WHAT IS NEEDED: Write out exactly what each line says, starting with the first line below and ending on the one with "[00:00:09.60]".

Collected data

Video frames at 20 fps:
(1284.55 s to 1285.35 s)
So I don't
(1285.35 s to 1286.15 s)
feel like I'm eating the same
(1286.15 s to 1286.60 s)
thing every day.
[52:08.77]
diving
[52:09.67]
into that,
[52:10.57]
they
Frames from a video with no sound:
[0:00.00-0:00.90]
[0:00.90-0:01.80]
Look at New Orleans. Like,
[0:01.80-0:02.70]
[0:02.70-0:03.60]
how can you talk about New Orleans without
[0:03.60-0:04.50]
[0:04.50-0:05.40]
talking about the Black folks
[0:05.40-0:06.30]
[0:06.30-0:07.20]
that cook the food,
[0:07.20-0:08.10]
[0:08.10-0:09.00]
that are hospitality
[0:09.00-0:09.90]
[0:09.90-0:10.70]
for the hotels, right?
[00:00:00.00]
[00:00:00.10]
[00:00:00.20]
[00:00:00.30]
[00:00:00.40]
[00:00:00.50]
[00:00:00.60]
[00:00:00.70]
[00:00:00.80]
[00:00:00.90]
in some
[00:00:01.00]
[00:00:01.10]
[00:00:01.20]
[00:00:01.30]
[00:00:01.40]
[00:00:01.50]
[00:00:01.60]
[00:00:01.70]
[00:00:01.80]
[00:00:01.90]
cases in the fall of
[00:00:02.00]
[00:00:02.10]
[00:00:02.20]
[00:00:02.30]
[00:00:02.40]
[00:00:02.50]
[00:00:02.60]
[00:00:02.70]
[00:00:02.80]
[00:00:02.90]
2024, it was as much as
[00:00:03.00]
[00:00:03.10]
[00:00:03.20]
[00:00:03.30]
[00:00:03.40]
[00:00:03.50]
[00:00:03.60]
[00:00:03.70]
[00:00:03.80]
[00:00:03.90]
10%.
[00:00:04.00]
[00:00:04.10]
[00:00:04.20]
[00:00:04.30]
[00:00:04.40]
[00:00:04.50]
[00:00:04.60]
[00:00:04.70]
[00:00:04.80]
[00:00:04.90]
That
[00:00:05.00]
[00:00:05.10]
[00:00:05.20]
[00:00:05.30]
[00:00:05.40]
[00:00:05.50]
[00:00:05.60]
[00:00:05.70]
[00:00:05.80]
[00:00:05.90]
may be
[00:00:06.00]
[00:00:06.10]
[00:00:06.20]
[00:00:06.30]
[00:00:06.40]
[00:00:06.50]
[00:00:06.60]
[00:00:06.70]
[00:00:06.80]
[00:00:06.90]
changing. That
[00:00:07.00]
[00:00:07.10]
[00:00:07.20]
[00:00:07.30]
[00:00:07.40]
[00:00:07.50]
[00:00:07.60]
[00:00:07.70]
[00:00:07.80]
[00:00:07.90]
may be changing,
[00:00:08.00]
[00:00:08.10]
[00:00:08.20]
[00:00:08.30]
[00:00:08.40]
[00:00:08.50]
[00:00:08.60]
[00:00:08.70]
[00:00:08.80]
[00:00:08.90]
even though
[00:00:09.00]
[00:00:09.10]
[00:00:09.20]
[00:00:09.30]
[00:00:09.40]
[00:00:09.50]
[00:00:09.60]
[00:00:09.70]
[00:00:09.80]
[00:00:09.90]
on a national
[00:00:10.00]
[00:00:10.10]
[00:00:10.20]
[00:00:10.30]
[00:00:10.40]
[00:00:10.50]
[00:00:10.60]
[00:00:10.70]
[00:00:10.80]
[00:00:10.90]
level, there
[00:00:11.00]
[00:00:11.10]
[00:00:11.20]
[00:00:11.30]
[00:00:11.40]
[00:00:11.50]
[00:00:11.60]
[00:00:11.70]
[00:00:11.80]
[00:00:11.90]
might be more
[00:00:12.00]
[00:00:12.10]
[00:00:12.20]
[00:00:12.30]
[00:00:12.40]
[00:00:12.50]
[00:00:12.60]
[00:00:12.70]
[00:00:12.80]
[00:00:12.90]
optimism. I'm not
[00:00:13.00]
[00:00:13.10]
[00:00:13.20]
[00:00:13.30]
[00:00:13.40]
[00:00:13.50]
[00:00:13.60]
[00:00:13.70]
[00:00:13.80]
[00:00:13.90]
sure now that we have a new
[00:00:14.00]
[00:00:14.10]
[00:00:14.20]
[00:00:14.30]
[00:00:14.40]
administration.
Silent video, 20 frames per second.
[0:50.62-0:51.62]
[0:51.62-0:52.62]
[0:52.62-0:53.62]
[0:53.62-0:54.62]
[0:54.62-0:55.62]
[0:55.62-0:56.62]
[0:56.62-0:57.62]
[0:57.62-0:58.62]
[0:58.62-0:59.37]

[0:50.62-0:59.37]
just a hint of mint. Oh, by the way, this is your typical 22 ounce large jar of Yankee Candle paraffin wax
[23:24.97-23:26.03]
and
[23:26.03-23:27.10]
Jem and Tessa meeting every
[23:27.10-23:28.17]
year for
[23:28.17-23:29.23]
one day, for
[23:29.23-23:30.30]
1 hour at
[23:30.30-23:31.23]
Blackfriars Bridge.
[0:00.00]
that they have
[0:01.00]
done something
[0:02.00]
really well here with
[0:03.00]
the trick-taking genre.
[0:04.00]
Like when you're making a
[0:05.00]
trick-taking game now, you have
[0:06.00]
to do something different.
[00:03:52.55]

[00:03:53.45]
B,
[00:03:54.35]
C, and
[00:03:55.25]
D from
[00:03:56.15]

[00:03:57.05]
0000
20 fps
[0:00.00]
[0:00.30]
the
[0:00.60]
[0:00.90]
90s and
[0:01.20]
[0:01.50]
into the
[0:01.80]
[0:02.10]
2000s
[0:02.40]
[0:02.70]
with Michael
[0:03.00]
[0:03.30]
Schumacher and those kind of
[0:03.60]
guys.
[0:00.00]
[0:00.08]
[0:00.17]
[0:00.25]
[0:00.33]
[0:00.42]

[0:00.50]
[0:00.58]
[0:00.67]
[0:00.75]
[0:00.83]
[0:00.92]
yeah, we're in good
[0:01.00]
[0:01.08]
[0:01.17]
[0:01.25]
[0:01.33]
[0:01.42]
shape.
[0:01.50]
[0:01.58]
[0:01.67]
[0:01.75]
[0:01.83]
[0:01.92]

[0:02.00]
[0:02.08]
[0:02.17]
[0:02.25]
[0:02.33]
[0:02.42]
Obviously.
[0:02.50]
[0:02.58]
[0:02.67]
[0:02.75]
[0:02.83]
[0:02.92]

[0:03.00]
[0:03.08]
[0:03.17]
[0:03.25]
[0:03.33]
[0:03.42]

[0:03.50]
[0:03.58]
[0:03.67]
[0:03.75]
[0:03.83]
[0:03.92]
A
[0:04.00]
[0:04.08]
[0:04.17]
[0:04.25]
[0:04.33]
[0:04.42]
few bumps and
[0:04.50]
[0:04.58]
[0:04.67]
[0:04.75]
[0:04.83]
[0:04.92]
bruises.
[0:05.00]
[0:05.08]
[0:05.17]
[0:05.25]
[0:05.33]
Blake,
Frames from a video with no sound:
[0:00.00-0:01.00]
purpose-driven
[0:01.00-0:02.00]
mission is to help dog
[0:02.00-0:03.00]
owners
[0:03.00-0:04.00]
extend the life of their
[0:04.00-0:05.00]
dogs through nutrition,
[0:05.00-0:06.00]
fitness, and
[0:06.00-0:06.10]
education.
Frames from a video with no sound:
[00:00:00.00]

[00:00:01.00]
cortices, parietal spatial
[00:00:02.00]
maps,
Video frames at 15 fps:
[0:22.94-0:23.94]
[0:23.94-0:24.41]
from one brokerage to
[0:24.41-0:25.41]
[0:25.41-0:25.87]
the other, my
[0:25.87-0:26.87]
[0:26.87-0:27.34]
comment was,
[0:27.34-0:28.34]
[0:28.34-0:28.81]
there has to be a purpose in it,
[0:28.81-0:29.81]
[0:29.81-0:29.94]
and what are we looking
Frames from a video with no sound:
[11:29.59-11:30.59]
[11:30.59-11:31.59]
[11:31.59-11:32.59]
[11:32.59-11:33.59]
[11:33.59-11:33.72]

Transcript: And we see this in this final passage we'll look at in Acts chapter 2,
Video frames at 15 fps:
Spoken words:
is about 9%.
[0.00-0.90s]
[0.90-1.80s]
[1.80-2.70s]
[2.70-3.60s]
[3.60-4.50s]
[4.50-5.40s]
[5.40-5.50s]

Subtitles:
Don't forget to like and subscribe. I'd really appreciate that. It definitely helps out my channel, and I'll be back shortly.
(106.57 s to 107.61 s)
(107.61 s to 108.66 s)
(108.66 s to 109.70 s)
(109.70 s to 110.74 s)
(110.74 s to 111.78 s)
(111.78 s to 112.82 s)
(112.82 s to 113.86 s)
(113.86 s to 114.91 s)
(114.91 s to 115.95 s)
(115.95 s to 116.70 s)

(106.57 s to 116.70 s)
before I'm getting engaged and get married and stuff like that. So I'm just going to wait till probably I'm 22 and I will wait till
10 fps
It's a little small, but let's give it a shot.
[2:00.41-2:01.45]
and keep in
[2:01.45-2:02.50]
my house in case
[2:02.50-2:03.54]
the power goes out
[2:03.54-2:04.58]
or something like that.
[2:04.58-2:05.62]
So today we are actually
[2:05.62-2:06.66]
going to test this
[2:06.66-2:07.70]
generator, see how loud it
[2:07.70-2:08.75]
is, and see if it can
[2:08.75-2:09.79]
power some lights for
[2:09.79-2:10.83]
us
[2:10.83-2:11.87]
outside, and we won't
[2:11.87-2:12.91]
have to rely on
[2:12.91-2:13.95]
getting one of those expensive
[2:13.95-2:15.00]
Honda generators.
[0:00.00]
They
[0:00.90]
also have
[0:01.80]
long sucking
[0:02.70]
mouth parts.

WRITTEN SOLUTION:
Video frames at 20 fps:
(1284.55 s to 1285.35 s)
So I don't
(1285.35 s to 1286.15 s)
feel like I'm eating the same
(1286.15 s to 1286.60 s)
thing every day.
[52:08.77]
diving
[52:09.67]
into that,
[52:10.57]
they
Frames from a video with no sound:
[0:00.00-0:00.90]
[0:00.90-0:01.80]
Look at New Orleans. Like,
[0:01.80-0:02.70]
[0:02.70-0:03.60]
how can you talk about New Orleans without
[0:03.60-0:04.50]
[0:04.50-0:05.40]
talking about the Black folks
[0:05.40-0:06.30]
[0:06.30-0:07.20]
that cook the food,
[0:07.20-0:08.10]
[0:08.10-0:09.00]
that are hospitality
[0:09.00-0:09.90]
[0:09.90-0:10.70]
for the hotels, right?
[00:00:00.00]
[00:00:00.10]
[00:00:00.20]
[00:00:00.30]
[00:00:00.40]
[00:00:00.50]
[00:00:00.60]
[00:00:00.70]
[00:00:00.80]
[00:00:00.90]
in some
[00:00:01.00]
[00:00:01.10]
[00:00:01.20]
[00:00:01.30]
[00:00:01.40]
[00:00:01.50]
[00:00:01.60]
[00:00:01.70]
[00:00:01.80]
[00:00:01.90]
cases in the fall of
[00:00:02.00]
[00:00:02.10]
[00:00:02.20]
[00:00:02.30]
[00:00:02.40]
[00:00:02.50]
[00:00:02.60]
[00:00:02.70]
[00:00:02.80]
[00:00:02.90]
2024, it was as much as
[00:00:03.00]
[00:00:03.10]
[00:00:03.20]
[00:00:03.30]
[00:00:03.40]
[00:00:03.50]
[00:00:03.60]
[00:00:03.70]
[00:00:03.80]
[00:00:03.90]
10%.
[00:00:04.00]
[00:00:04.10]
[00:00:04.20]
[00:00:04.30]
[00:00:04.40]
[00:00:04.50]
[00:00:04.60]
[00:00:04.70]
[00:00:04.80]
[00:00:04.90]
That
[00:00:05.00]
[00:00:05.10]
[00:00:05.20]
[00:00:05.30]
[00:00:05.40]
[00:00:05.50]
[00:00:05.60]
[00:00:05.70]
[00:00:05.80]
[00:00:05.90]
may be
[00:00:06.00]
[00:00:06.10]
[00:00:06.20]
[00:00:06.30]
[00:00:06.40]
[00:00:06.50]
[00:00:06.60]
[00:00:06.70]
[00:00:06.80]
[00:00:06.90]
changing. That
[00:00:07.00]
[00:00:07.10]
[00:00:07.20]
[00:00:07.30]
[00:00:07.40]
[00:00:07.50]
[00:00:07.60]
[00:00:07.70]
[00:00:07.80]
[00:00:07.90]
may be changing,
[00:00:08.00]
[00:00:08.10]
[00:00:08.20]
[00:00:08.30]
[00:00:08.40]
[00:00:08.50]
[00:00:08.60]
[00:00:08.70]
[00:00:08.80]
[00:00:08.90]
even though
[00:00:09.00]
[00:00:09.10]
[00:00:09.20]
[00:00:09.30]
[00:00:09.40]
[00:00:09.50]
[00:00:09.60]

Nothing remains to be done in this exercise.